### What is required
Restate the entries below exactly. Images are not part of the copy.

-=-=-=-=-

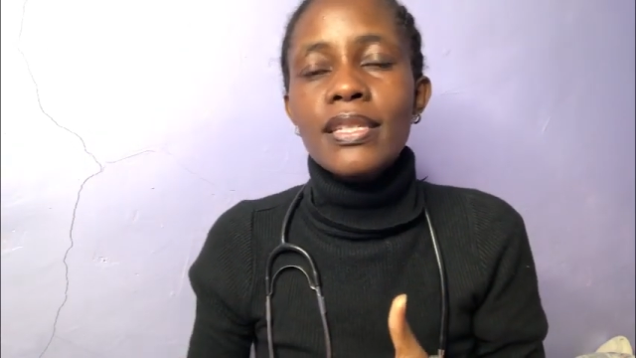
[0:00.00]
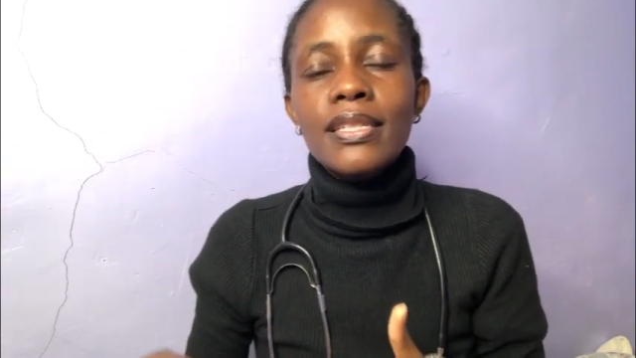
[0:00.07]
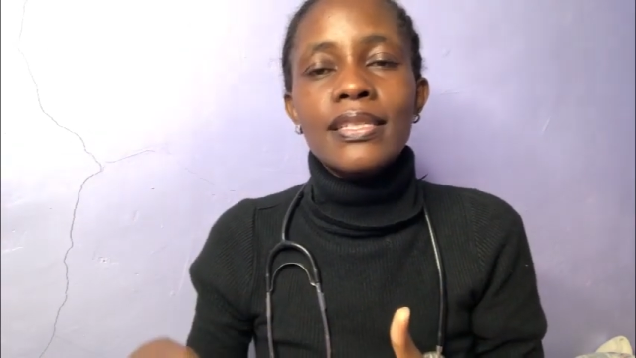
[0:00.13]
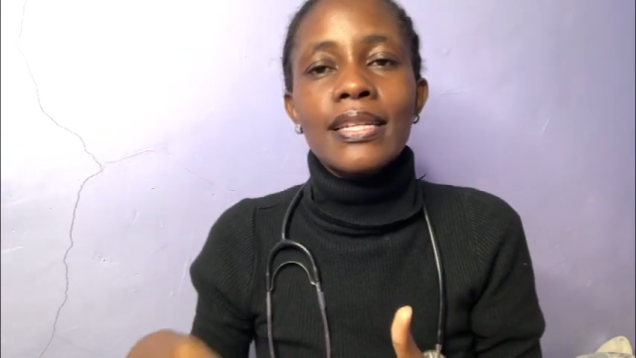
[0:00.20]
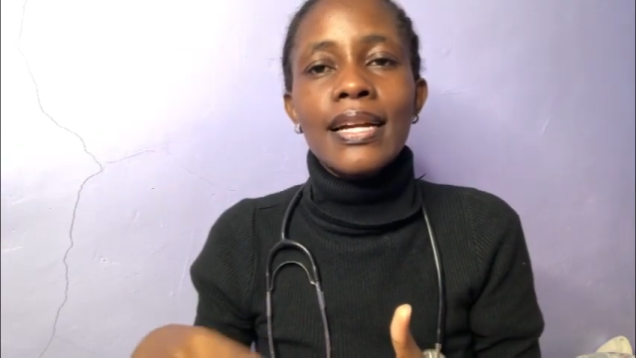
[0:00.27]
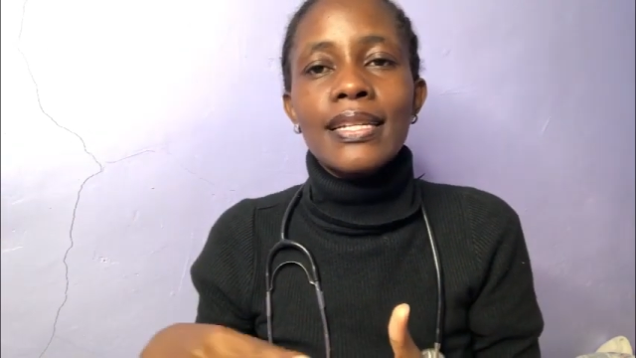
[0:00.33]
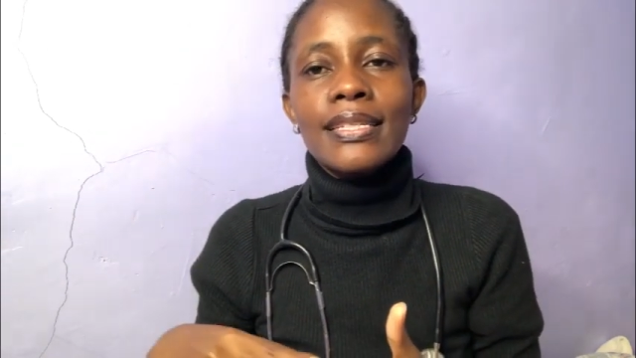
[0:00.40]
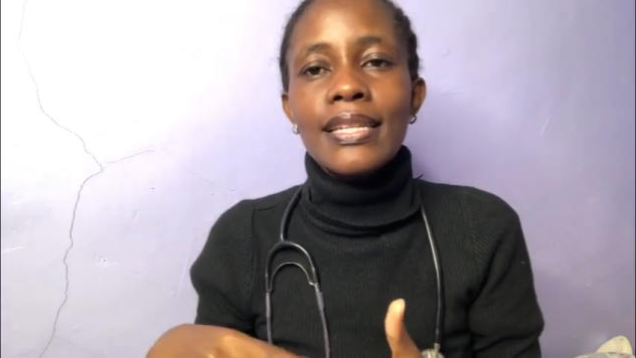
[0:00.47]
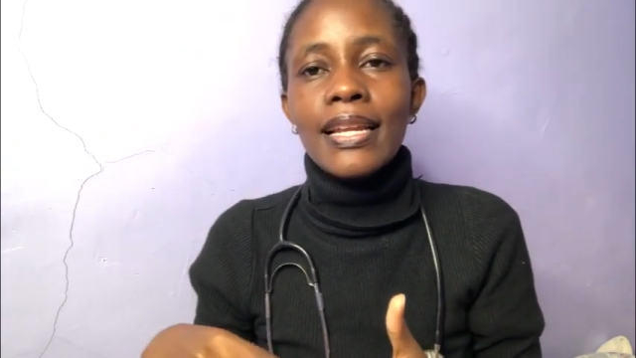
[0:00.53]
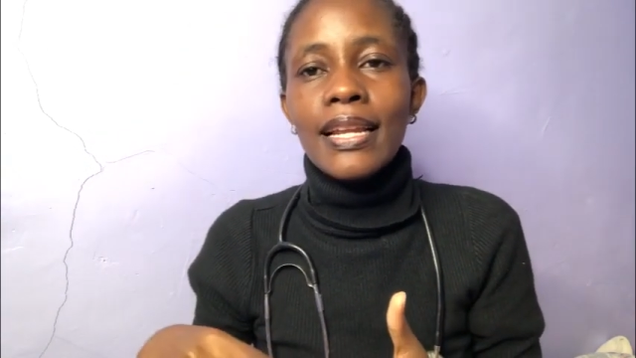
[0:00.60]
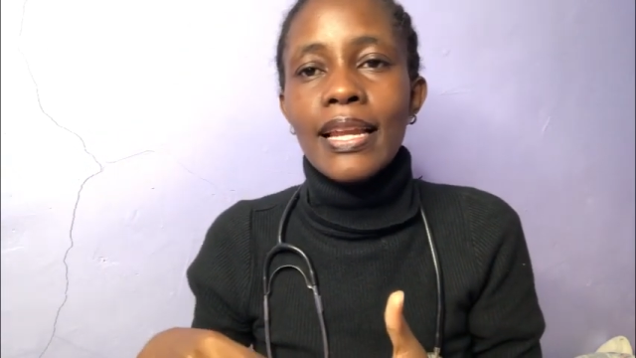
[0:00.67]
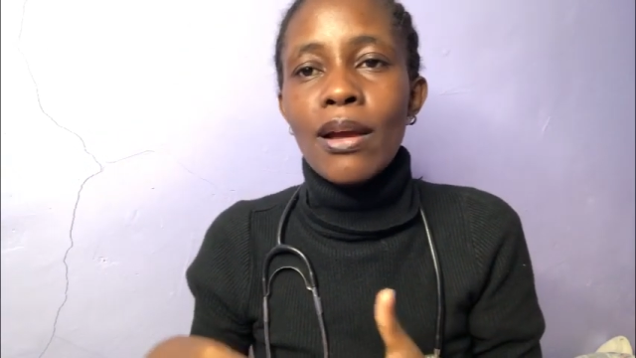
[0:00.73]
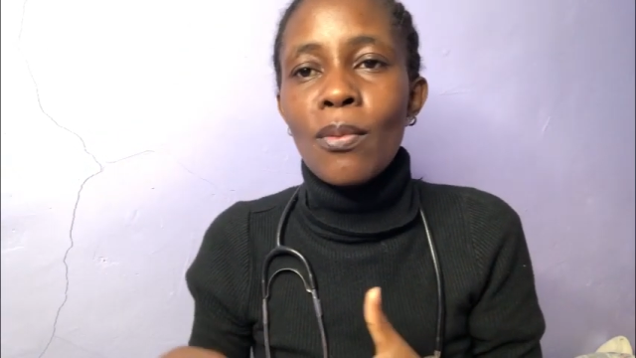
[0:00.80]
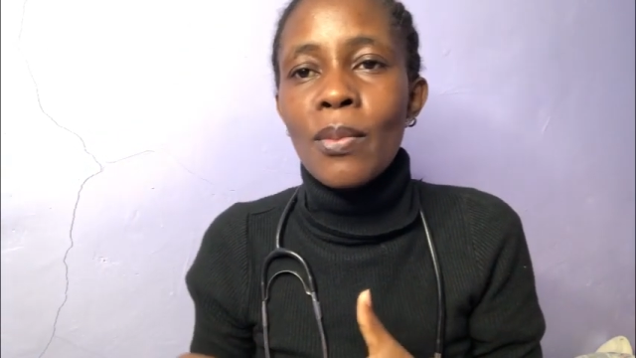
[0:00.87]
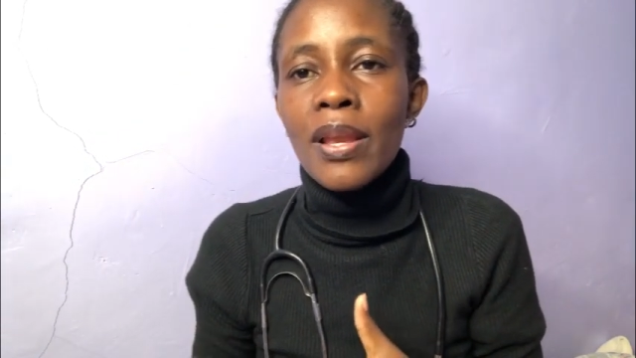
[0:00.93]
it has the
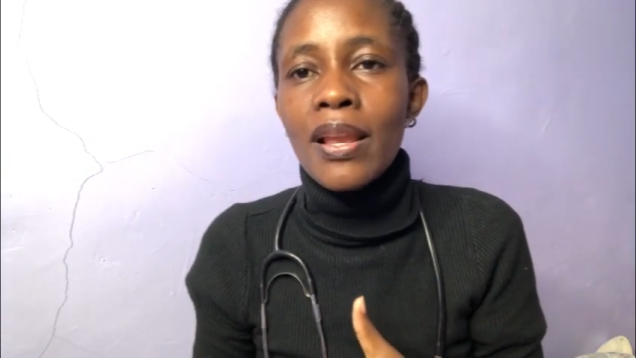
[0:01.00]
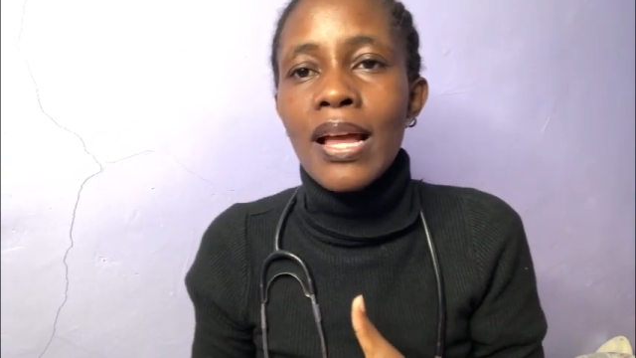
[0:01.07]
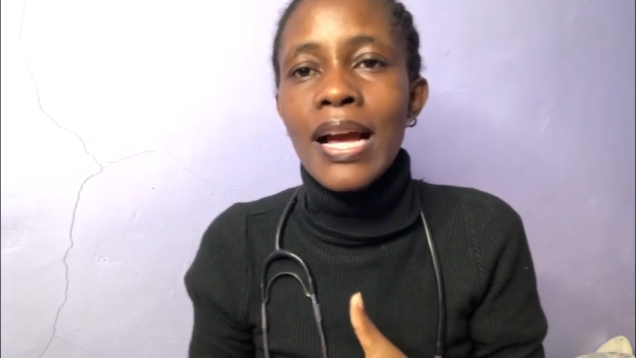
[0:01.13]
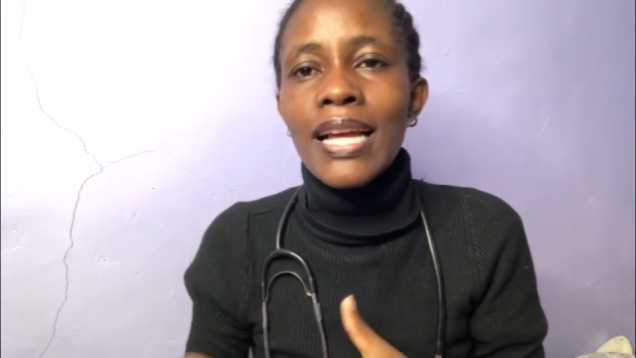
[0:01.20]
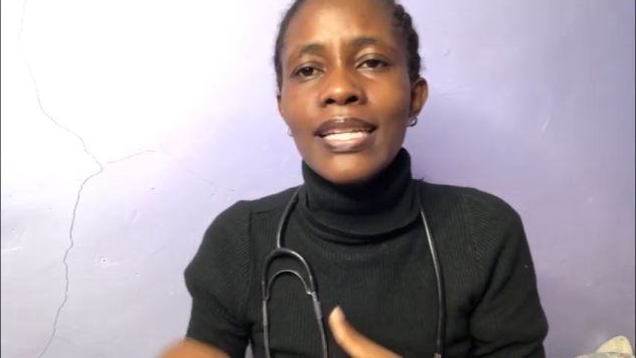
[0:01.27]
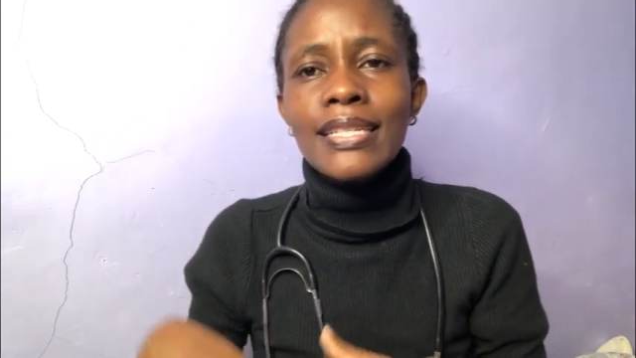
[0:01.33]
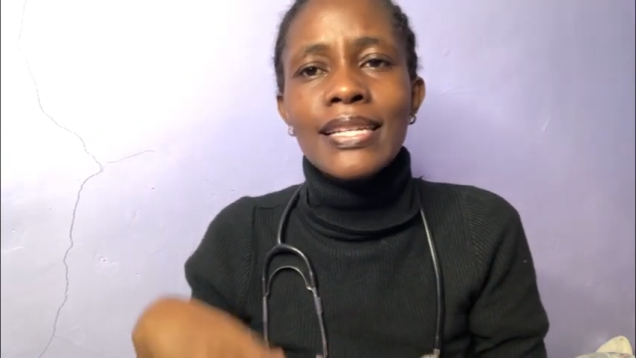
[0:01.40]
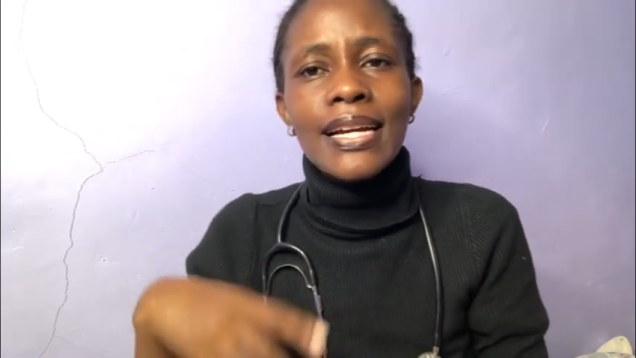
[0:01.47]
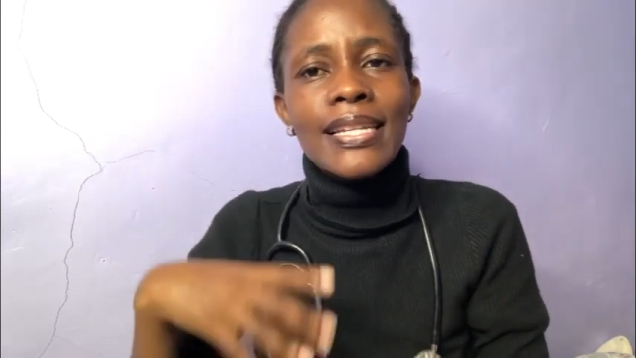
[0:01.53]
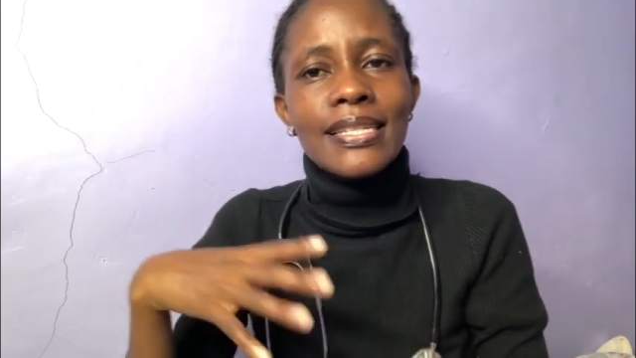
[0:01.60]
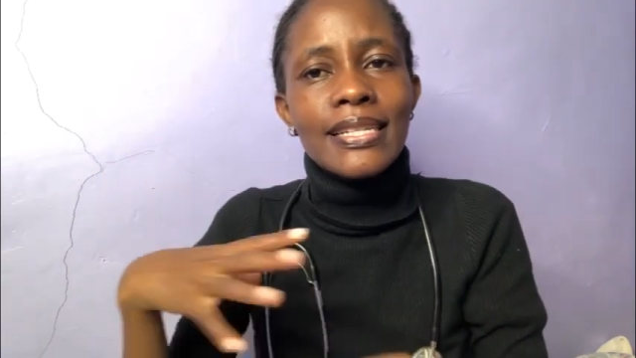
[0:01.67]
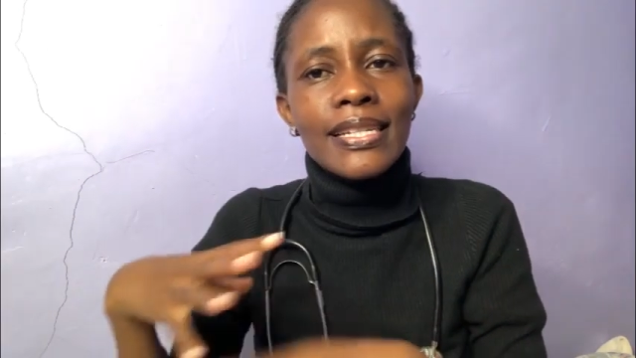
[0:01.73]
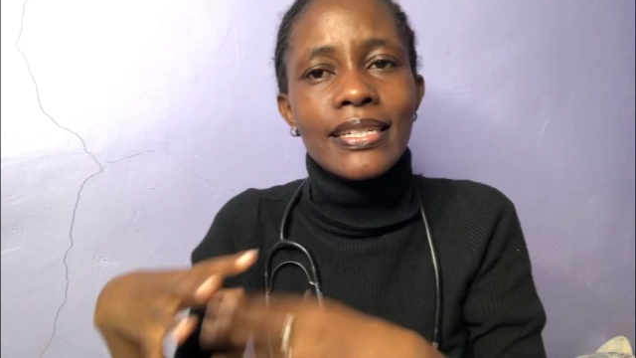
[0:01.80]
lobula, it has the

-=-=-=-=-

### Result of the task
[0:00.00]
[0:00.07]
[0:00.13]
[0:00.20]
[0:00.27]
[0:00.33]
[0:00.40]
[0:00.47]
[0:00.53]
[0:00.60]
[0:00.67]
[0:00.73]
[0:00.80]
[0:00.87]
[0:00.93]
it has the
[0:01.00]
[0:01.07]
[0:01.13]
[0:01.20]
[0:01.27]
[0:01.33]
[0:01.40]
[0:01.47]
[0:01.53]
[0:01.60]
[0:01.67]
[0:01.73]
[0:01.80]
lobula, it has the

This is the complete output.